Many of those who tried to build the first airplanes failed because they made aircraft with flapping wings, like birds have. But it turns out that even though birds fly very well, imitating them is not the best way to build a machine that can fly. Same thing with the horseless carriage -- our mechanical horses don't have legs like real horses do. And submarines don't swim like fish do. Based on this history, I suspect that if we ever succeed in building a machine that thinks, it will not do so using the same techniques that humans use.
As an SRA working in a university CS department I got to go to the UK conference on VLSI and 5th generation technologies during the early 80s. (The dodgy memory doesn't recall exactly which year or what the true conference title was.) The stars of that conference were the lead researchers from the Japanese 5th Gen project which was heavily hyped at the time. I was far too lowly to be introduced to them, but got to eat and drink with some of the minions they'd brought along as an entourage. I asked them if they thought they'd actually succeed. The answer boiled down to "probably not, but we've got 5 years guaranteed funding and we only need to meet a few goals to get another 5 years". When it's fashionable, AI is great for funding.
This is the Big Problem with Big Data: it assumes that if you have enough data, you can make predictions. But there's no a priori reason to believe that's true... and it turns out, most of the time it isn't.
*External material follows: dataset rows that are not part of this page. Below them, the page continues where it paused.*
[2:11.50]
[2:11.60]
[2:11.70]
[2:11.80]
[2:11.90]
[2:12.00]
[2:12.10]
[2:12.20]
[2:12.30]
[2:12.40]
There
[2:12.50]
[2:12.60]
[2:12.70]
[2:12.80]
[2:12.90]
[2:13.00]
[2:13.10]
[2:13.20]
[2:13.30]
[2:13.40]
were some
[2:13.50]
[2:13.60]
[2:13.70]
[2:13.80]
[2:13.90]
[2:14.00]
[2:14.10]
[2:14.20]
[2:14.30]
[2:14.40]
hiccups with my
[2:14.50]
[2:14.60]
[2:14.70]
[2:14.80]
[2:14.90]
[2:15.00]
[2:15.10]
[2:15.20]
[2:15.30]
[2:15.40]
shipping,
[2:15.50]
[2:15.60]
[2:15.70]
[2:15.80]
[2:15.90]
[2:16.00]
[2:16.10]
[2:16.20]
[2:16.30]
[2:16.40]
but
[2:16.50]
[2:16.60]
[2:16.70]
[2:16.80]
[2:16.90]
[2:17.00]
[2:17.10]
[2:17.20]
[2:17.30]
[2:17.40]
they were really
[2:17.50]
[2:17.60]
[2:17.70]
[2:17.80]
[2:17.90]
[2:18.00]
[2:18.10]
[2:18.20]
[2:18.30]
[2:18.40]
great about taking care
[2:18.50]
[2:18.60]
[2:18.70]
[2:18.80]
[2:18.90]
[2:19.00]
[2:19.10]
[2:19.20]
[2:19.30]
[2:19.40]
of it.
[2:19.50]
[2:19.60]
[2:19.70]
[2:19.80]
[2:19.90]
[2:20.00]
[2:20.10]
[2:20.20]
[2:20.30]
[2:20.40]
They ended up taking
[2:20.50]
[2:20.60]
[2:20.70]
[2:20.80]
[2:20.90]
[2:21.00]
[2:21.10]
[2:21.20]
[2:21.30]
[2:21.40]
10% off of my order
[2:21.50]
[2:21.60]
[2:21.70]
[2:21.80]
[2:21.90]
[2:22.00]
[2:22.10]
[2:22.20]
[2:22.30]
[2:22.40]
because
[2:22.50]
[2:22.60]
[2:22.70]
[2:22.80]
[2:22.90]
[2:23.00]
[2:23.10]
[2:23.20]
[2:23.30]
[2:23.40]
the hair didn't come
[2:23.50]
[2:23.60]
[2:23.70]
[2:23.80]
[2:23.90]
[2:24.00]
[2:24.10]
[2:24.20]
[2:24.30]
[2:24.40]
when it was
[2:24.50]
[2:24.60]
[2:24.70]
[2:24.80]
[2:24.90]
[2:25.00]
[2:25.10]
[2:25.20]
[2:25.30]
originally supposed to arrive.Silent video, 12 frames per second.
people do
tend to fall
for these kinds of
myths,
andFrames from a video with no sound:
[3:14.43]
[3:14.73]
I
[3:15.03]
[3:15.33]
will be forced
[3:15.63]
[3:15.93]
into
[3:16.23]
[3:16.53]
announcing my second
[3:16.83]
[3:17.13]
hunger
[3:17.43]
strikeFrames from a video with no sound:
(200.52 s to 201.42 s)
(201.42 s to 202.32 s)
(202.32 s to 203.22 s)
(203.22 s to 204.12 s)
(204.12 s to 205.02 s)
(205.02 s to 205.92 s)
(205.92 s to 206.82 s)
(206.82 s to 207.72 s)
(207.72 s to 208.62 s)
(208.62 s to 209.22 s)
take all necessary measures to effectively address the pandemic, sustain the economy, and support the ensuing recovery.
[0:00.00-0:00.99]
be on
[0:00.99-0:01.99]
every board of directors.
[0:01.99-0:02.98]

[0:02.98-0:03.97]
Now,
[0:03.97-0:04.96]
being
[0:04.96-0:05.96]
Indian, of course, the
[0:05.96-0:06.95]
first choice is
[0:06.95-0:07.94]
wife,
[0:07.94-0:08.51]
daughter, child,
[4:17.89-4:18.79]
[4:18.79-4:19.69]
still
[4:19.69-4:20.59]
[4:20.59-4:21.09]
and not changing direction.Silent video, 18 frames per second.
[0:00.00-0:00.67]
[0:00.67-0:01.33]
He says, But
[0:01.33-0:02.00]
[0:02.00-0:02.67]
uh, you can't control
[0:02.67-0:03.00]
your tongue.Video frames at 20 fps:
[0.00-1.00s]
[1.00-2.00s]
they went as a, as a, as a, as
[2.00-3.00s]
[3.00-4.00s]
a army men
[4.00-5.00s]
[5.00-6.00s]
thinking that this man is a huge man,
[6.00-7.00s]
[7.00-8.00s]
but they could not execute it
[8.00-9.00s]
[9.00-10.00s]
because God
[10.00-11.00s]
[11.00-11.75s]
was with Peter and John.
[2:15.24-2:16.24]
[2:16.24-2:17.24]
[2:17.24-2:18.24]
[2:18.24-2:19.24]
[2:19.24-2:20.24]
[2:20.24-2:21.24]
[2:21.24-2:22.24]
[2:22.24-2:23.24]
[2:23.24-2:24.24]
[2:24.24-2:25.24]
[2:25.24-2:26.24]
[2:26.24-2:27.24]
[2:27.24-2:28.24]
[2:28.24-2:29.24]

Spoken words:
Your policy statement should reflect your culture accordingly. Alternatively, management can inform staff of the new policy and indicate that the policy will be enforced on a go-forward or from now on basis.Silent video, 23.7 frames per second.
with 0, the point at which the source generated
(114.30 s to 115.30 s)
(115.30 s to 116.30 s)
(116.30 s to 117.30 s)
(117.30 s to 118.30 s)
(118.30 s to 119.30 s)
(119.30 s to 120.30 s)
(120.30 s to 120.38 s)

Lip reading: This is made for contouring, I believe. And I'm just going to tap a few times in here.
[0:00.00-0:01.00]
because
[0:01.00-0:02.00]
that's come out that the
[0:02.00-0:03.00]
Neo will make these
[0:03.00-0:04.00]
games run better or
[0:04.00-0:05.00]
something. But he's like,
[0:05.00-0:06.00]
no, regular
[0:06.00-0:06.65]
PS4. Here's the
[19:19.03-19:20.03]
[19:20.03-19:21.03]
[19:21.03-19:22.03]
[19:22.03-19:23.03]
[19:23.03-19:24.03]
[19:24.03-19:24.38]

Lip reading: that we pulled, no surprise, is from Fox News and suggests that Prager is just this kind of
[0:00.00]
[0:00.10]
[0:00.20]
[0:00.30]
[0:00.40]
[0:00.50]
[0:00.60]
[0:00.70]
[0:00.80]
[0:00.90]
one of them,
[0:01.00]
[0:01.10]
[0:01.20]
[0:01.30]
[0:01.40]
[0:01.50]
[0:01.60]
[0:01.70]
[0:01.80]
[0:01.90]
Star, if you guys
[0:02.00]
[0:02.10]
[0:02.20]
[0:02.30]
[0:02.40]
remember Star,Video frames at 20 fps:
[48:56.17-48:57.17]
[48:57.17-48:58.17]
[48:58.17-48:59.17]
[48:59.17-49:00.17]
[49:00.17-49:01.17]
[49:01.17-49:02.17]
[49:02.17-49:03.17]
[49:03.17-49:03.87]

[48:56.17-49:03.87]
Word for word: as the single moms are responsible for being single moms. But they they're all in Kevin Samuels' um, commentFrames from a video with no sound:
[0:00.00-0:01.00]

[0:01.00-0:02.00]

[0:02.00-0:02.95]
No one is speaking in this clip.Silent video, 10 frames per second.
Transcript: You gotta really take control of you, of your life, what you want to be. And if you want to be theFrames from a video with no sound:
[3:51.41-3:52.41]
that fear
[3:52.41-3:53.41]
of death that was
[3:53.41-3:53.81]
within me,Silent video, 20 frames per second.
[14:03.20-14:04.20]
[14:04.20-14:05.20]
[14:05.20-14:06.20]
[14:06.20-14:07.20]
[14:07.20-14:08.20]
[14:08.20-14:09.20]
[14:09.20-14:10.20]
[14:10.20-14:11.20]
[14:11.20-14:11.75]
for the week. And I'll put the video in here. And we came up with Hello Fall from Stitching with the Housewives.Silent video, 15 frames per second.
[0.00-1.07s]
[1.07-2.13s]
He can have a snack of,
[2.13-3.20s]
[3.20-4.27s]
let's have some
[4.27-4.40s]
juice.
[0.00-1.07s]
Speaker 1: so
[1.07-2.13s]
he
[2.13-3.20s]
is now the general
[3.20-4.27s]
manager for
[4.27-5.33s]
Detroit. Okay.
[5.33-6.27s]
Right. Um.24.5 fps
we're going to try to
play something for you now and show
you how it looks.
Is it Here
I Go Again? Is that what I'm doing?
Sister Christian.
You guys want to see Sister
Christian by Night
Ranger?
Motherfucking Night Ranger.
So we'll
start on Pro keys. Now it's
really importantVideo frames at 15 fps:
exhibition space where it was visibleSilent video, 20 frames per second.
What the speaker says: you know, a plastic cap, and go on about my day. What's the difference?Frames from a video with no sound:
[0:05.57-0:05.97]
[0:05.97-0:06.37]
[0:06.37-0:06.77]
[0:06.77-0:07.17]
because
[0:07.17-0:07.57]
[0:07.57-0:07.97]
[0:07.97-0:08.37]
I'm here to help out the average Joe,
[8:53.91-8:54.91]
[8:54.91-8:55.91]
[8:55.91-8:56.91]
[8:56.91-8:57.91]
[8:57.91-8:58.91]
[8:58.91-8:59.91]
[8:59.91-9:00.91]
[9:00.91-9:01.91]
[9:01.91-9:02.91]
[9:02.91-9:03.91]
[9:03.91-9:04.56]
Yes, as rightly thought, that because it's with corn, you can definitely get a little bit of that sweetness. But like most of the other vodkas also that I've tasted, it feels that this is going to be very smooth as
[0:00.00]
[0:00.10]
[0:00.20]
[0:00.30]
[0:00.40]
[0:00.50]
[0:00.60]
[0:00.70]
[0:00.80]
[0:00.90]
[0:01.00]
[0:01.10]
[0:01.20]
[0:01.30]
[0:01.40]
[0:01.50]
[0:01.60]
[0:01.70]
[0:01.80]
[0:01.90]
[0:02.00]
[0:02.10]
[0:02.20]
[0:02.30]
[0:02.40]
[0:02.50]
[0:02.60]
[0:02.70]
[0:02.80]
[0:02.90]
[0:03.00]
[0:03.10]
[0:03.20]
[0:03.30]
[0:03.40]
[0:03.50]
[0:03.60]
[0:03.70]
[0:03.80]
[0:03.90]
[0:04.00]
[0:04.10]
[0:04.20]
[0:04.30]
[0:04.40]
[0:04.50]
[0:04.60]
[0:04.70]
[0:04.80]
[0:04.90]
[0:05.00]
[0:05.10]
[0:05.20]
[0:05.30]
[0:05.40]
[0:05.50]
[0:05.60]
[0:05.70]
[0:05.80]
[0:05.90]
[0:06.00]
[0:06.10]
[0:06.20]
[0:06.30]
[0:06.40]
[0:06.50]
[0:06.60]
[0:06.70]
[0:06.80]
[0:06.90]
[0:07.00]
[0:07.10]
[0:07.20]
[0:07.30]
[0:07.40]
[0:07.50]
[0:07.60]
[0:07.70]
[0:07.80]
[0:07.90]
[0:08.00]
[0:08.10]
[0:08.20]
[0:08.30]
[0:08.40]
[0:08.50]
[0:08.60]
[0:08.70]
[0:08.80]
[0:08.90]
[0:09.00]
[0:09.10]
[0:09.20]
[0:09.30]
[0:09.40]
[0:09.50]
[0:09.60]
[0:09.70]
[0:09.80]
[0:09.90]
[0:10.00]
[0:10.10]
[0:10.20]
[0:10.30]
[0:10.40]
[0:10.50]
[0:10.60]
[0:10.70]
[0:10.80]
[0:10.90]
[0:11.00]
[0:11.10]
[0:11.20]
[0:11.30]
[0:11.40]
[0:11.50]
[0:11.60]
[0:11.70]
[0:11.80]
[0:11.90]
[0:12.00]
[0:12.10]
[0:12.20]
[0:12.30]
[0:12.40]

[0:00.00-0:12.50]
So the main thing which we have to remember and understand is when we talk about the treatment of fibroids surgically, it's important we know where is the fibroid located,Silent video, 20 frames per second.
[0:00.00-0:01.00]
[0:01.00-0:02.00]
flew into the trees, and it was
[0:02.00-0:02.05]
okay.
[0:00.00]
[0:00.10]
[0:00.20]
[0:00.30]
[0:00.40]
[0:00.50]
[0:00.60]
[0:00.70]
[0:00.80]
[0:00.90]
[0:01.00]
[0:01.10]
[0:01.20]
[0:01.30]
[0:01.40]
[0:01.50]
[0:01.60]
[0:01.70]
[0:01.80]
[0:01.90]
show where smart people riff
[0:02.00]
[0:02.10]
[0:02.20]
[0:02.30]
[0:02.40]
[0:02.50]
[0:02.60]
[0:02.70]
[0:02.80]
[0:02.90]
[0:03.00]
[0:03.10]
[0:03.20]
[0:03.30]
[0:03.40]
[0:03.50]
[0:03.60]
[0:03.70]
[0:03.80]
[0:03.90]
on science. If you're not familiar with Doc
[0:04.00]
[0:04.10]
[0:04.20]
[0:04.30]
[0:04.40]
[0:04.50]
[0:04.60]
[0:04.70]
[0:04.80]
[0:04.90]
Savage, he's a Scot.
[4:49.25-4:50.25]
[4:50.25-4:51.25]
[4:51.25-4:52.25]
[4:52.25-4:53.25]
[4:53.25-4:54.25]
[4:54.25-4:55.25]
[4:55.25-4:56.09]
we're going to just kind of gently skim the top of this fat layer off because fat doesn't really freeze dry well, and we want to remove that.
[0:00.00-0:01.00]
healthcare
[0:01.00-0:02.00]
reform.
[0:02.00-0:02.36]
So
One crude example: one of the largest cloud providers hoped that looking at SMART stats from its huge number of disk drives would allow it to predict failure, and replace ailing drives before they failed. It turned out: none of the statistics was usefully correlated. The only thing that was a good predictor was that if two disks came from the same manufacturing batch, their failures would be strongly correlated.
And most big data is, sadly, like that: the data is just a lot of white noise, not predictive of anything.